Work order:
Repeat only the lines below from the one that contains "[0:05.00-0:06.00]" through the final line, exactly. Omit pictures.

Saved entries
========================================================================

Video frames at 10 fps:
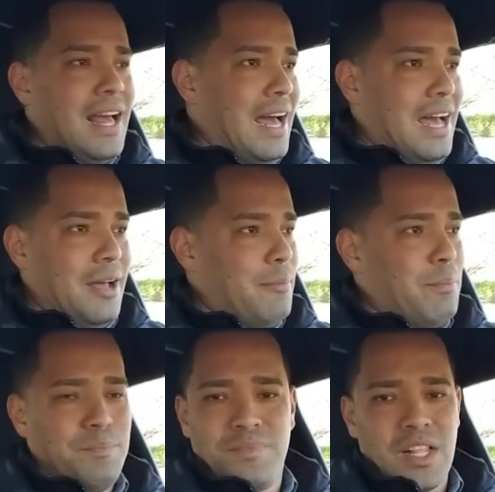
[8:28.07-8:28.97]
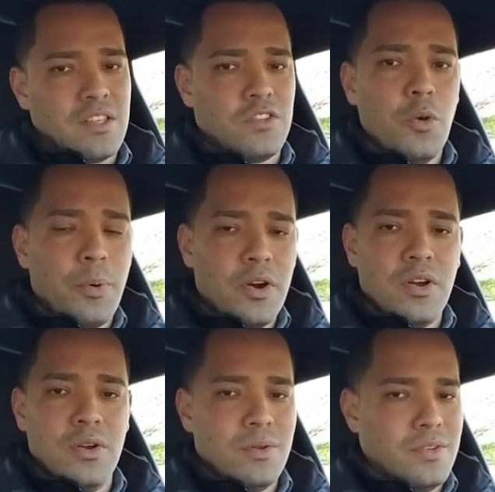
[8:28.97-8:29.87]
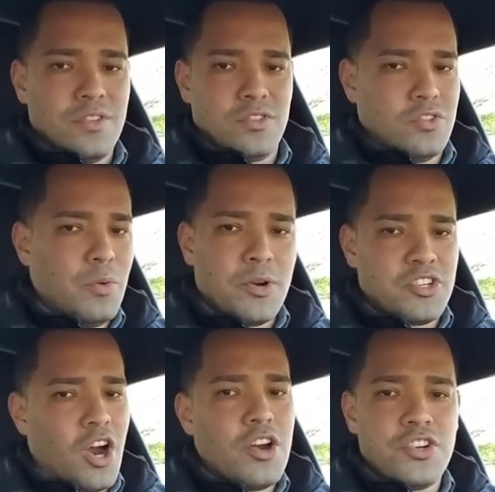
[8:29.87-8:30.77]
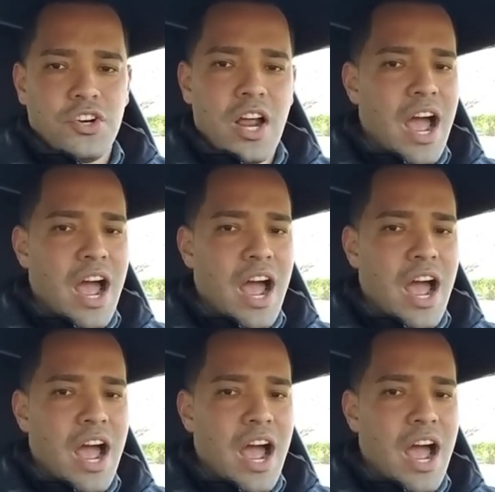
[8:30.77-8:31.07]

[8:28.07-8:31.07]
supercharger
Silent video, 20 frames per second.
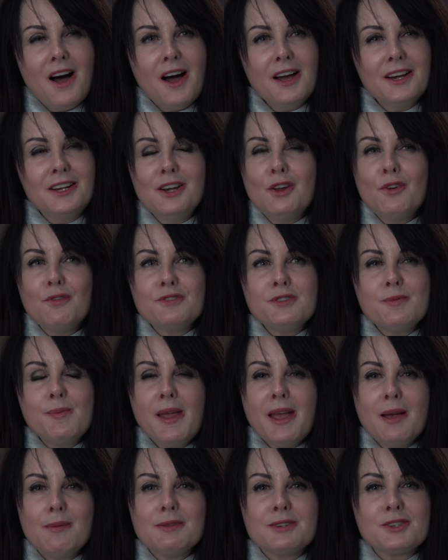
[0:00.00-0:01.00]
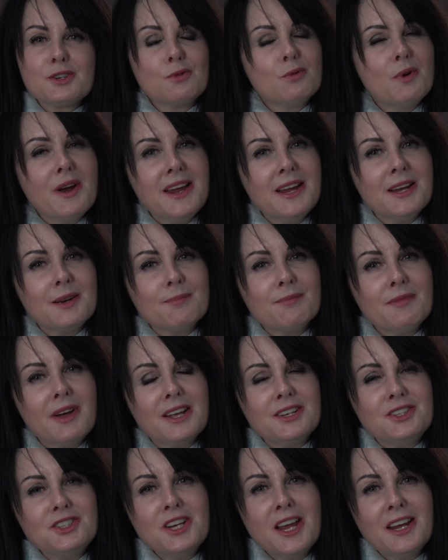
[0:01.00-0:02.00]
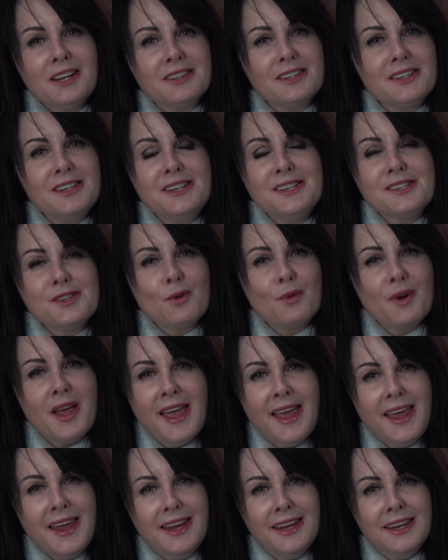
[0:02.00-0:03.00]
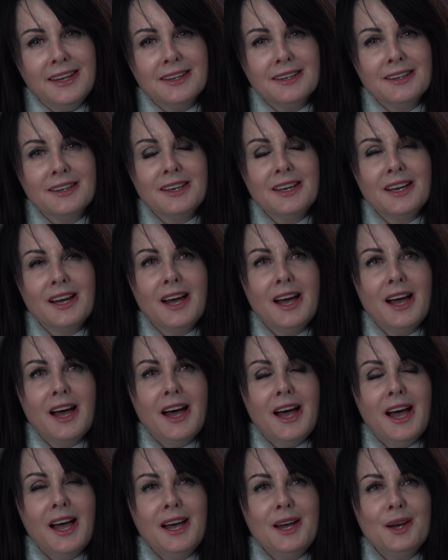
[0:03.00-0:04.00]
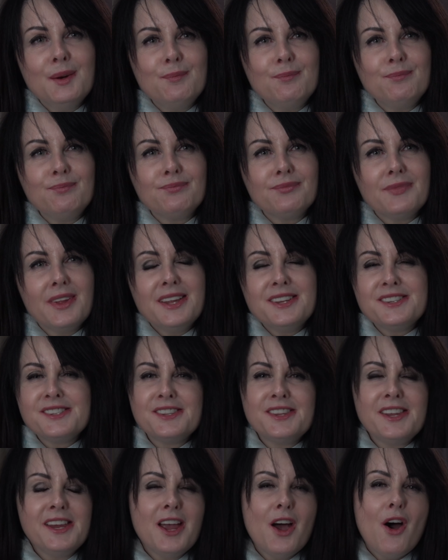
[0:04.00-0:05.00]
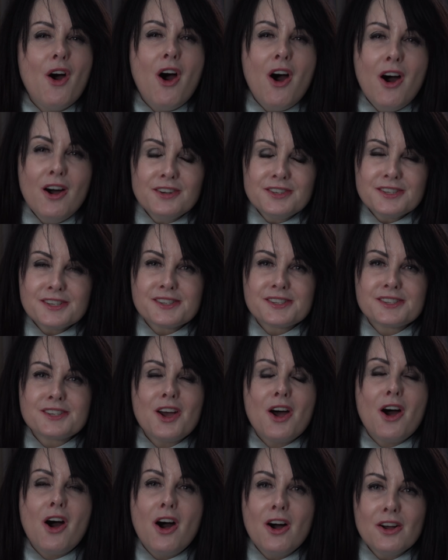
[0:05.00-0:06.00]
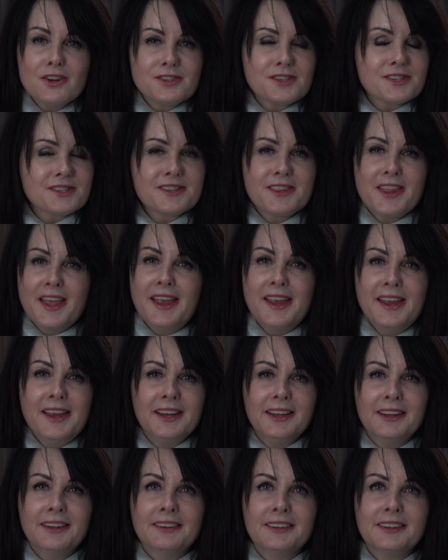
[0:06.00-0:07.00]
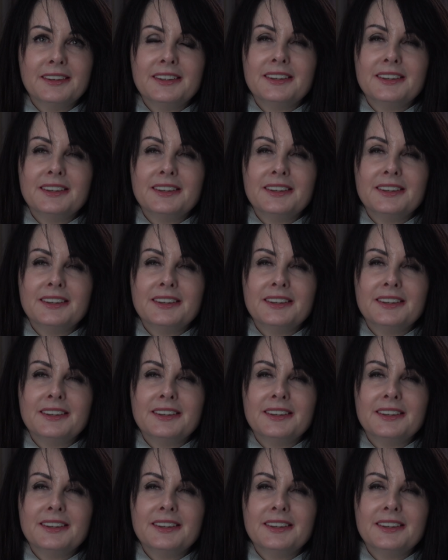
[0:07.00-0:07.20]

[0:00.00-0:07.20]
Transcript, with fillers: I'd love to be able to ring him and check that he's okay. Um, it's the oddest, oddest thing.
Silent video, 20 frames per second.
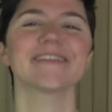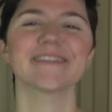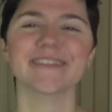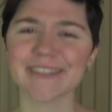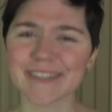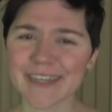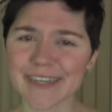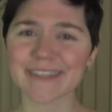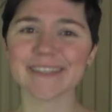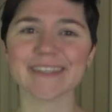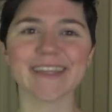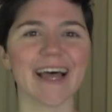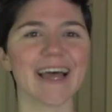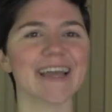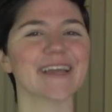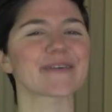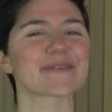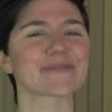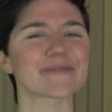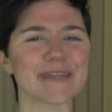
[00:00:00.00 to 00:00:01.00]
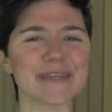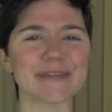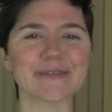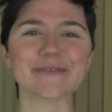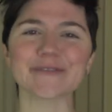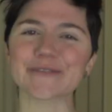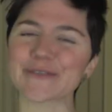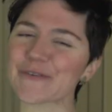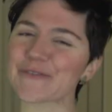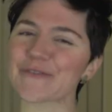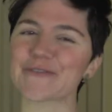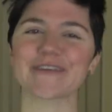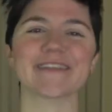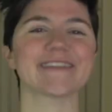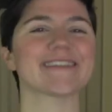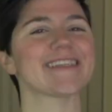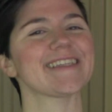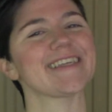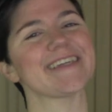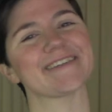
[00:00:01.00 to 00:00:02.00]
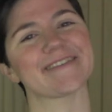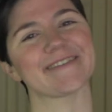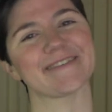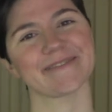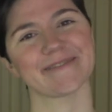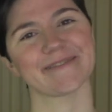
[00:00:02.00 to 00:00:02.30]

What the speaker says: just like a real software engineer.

========================================================================

Expected answer:
[0:05.00-0:06.00]
[0:06.00-0:07.00]
[0:07.00-0:07.20]

[0:00.00-0:07.20]
Transcript, with fillers: I'd love to be able to ring him and check that he's okay. Um, it's the oddest, oddest thing.
Silent video, 20 frames per second.
[00:00:00.00 to 00:00:01.00]
[00:00:01.00 to 00:00:02.00]
[00:00:02.00 to 00:00:02.30]

What the speaker says: just like a real software engineer.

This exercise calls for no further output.